*Work to be completed*: Within the data that follows, set down exactly the lines from the one containing "[00:00:04.00]" through the one containing "[00:00:08.38]", both ends included.
════
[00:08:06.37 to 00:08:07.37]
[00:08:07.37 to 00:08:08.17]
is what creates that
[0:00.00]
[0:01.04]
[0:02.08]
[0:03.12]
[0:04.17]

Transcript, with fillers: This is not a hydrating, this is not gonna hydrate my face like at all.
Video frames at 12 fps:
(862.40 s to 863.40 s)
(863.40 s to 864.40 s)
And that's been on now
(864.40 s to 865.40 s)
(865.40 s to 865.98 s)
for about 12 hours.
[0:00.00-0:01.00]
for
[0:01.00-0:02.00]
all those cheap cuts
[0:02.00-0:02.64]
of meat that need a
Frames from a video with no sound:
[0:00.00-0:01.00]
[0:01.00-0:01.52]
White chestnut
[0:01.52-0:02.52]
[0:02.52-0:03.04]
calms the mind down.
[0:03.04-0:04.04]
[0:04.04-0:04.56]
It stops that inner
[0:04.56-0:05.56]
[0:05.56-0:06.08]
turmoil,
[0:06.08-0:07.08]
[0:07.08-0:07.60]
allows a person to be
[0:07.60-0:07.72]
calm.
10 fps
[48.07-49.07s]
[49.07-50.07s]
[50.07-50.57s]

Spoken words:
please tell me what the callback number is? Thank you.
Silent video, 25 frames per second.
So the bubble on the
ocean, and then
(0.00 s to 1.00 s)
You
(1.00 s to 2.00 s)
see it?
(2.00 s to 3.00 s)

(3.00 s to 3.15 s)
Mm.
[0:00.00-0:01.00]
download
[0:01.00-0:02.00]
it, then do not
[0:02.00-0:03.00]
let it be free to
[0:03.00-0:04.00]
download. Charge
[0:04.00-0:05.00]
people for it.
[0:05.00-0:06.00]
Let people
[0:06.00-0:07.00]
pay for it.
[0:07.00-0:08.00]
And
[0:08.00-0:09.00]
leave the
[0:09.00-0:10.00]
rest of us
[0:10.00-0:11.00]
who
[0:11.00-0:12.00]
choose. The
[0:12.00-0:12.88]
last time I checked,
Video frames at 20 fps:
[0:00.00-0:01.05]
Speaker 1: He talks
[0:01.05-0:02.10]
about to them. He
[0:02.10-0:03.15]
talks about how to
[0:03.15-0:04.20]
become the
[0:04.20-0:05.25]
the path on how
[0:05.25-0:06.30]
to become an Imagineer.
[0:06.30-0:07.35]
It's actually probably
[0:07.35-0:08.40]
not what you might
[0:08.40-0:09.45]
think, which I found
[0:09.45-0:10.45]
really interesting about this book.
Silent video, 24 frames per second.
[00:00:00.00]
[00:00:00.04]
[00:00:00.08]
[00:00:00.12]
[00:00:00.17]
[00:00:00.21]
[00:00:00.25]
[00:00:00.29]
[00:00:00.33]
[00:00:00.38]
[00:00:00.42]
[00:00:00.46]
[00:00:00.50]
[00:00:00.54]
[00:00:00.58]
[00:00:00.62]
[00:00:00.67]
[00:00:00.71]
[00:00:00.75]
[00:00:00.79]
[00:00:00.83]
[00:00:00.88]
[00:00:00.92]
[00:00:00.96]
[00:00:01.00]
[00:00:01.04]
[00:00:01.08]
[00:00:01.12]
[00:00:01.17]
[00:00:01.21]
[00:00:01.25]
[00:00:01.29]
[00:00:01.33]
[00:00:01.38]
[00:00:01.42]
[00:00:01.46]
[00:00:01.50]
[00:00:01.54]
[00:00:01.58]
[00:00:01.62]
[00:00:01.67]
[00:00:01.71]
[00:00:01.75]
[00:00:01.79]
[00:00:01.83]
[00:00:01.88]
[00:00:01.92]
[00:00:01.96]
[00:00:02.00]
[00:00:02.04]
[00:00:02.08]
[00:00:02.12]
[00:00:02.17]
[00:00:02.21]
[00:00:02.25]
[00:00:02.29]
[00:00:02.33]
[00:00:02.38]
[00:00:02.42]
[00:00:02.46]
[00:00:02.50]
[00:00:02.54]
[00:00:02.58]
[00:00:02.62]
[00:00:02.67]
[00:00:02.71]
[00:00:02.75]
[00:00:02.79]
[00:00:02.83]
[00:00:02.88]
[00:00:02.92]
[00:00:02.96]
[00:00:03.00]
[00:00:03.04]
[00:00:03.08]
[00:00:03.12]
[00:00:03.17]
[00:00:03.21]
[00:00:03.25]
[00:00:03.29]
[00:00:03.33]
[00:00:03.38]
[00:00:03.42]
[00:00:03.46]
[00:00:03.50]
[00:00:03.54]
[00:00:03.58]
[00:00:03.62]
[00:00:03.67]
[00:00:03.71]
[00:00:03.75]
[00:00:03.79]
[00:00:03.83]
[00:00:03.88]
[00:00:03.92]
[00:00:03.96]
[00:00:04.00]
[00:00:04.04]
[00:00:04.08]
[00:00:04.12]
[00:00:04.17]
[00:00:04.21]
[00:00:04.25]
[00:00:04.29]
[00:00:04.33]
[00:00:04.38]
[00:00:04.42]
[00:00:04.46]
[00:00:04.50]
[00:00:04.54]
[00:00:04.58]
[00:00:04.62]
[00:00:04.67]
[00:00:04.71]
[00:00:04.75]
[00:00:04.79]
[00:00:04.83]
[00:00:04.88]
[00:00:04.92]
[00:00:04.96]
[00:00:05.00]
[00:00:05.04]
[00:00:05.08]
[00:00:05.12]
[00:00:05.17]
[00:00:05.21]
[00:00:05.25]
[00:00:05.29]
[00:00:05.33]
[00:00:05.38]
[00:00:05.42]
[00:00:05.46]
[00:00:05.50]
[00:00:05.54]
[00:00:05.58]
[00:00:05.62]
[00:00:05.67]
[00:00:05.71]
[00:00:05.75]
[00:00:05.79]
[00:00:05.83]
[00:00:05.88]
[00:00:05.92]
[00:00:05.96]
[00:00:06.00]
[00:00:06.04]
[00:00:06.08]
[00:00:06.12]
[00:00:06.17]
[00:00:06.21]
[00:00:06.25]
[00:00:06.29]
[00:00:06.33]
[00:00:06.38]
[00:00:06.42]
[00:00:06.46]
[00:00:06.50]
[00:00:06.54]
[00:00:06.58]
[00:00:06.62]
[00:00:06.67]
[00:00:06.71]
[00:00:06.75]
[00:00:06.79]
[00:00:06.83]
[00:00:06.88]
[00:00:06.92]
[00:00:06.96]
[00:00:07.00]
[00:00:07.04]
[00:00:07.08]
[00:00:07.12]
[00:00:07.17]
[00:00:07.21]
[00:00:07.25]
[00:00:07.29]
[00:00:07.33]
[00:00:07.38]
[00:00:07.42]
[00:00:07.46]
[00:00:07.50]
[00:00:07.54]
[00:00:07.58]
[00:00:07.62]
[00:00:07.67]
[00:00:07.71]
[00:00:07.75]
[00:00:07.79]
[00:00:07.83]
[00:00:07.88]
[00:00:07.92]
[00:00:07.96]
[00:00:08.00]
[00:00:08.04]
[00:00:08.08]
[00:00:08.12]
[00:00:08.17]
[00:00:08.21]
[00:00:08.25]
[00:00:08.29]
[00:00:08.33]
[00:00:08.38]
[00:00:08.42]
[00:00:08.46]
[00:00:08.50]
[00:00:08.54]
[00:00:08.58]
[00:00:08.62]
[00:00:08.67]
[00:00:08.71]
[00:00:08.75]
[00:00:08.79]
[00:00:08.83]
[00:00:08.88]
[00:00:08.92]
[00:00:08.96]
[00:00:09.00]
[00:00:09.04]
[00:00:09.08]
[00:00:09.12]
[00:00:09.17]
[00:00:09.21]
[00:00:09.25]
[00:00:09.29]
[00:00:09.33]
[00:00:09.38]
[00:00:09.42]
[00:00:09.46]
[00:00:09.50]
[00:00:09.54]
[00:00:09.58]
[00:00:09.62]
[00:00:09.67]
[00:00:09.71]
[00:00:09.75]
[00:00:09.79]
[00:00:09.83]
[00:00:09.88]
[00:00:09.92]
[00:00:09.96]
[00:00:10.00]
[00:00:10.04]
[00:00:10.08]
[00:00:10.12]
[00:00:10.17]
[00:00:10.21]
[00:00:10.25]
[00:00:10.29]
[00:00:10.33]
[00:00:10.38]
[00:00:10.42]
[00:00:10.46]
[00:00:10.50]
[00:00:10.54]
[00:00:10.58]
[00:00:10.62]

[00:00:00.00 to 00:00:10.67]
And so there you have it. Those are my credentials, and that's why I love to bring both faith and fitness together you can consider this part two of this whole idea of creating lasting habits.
════
*Exercise output*:
[00:00:04.00]
[00:00:04.04]
[00:00:04.08]
[00:00:04.12]
[00:00:04.17]
[00:00:04.21]
[00:00:04.25]
[00:00:04.29]
[00:00:04.33]
[00:00:04.38]
[00:00:04.42]
[00:00:04.46]
[00:00:04.50]
[00:00:04.54]
[00:00:04.58]
[00:00:04.62]
[00:00:04.67]
[00:00:04.71]
[00:00:04.75]
[00:00:04.79]
[00:00:04.83]
[00:00:04.88]
[00:00:04.92]
[00:00:04.96]
[00:00:05.00]
[00:00:05.04]
[00:00:05.08]
[00:00:05.12]
[00:00:05.17]
[00:00:05.21]
[00:00:05.25]
[00:00:05.29]
[00:00:05.33]
[00:00:05.38]
[00:00:05.42]
[00:00:05.46]
[00:00:05.50]
[00:00:05.54]
[00:00:05.58]
[00:00:05.62]
[00:00:05.67]
[00:00:05.71]
[00:00:05.75]
[00:00:05.79]
[00:00:05.83]
[00:00:05.88]
[00:00:05.92]
[00:00:05.96]
[00:00:06.00]
[00:00:06.04]
[00:00:06.08]
[00:00:06.12]
[00:00:06.17]
[00:00:06.21]
[00:00:06.25]
[00:00:06.29]
[00:00:06.33]
[00:00:06.38]
[00:00:06.42]
[00:00:06.46]
[00:00:06.50]
[00:00:06.54]
[00:00:06.58]
[00:00:06.62]
[00:00:06.67]
[00:00:06.71]
[00:00:06.75]
[00:00:06.79]
[00:00:06.83]
[00:00:06.88]
[00:00:06.92]
[00:00:06.96]
[00:00:07.00]
[00:00:07.04]
[00:00:07.08]
[00:00:07.12]
[00:00:07.17]
[00:00:07.21]
[00:00:07.25]
[00:00:07.29]
[00:00:07.33]
[00:00:07.38]
[00:00:07.42]
[00:00:07.46]
[00:00:07.50]
[00:00:07.54]
[00:00:07.58]
[00:00:07.62]
[00:00:07.67]
[00:00:07.71]
[00:00:07.75]
[00:00:07.79]
[00:00:07.83]
[00:00:07.88]
[00:00:07.92]
[00:00:07.96]
[00:00:08.00]
[00:00:08.04]
[00:00:08.08]
[00:00:08.12]
[00:00:08.17]
[00:00:08.21]
[00:00:08.25]
[00:00:08.29]
[00:00:08.33]
[00:00:08.38]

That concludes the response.